FSDP failed to save model checkpoints

weiqis · April 22, 2023, 5:29am

Awesome! Thanks @eqy ! The workaround trick mentioned in the issue indeed solved my problem.

To anyone who is also facing this problem: the cause of this problem is that when HuggingFace Trainer calls model.state_dict() during the saving step with a FSDP model, it triggers a _full_post_state_dict_hook that will be executed after the call. In this post hook it did a clone of the state dict, which caused the CUDA OOM error.

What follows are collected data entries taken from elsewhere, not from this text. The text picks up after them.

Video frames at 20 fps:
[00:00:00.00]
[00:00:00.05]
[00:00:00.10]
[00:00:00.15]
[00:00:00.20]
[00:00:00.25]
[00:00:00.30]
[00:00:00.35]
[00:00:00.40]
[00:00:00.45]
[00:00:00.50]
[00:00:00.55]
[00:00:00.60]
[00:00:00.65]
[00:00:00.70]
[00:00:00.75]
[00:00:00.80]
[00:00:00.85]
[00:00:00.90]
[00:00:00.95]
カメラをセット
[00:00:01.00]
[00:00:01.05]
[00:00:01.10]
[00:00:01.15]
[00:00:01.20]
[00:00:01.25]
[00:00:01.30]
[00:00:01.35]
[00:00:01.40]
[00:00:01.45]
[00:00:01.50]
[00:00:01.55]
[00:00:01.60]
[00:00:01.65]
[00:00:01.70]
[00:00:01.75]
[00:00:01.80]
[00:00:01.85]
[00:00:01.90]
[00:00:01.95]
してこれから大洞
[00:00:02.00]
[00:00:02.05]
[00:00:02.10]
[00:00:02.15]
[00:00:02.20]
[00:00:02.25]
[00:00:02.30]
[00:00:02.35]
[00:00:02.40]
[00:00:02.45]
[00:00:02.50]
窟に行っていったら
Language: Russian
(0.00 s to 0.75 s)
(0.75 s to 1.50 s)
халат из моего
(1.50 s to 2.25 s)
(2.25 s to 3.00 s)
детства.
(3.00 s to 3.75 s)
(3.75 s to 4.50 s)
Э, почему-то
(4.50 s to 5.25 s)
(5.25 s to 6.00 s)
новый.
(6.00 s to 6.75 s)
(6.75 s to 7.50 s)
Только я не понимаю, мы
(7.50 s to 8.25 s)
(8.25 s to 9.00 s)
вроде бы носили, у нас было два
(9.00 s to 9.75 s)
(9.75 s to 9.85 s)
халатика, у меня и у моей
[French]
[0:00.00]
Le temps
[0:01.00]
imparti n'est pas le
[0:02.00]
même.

To solve this problem, the most elegant way is probability utilizing the FSDP.set_state_dict_type with offload_to_cpu=True (sorry I cannot plug in more links as a new user), or using the FSDP.state_dict_type context manager to set cpu offload when calling model.state_dict(). However, since I’m utilizing FSDP through HuggingFace Trainer and the FSDP API is pretty limited, a quick and dirty workaround (as suggested in the github issue) is to just change the line

state_dict[fqn] = state_dict[fqn].clone().detach()

to

state_dict[fqn] = state_dict[fqn].cpu().clone().detach()

in _full_post_state_dict_hook.

It is located in line 309 of torch/distributed/fsdp/_state_dict_utils.py
in torch=2.0.0, or line 2221 of torch/distributed/fsdp/fully_sharded_data_parallel.py
in torch=1.13.0.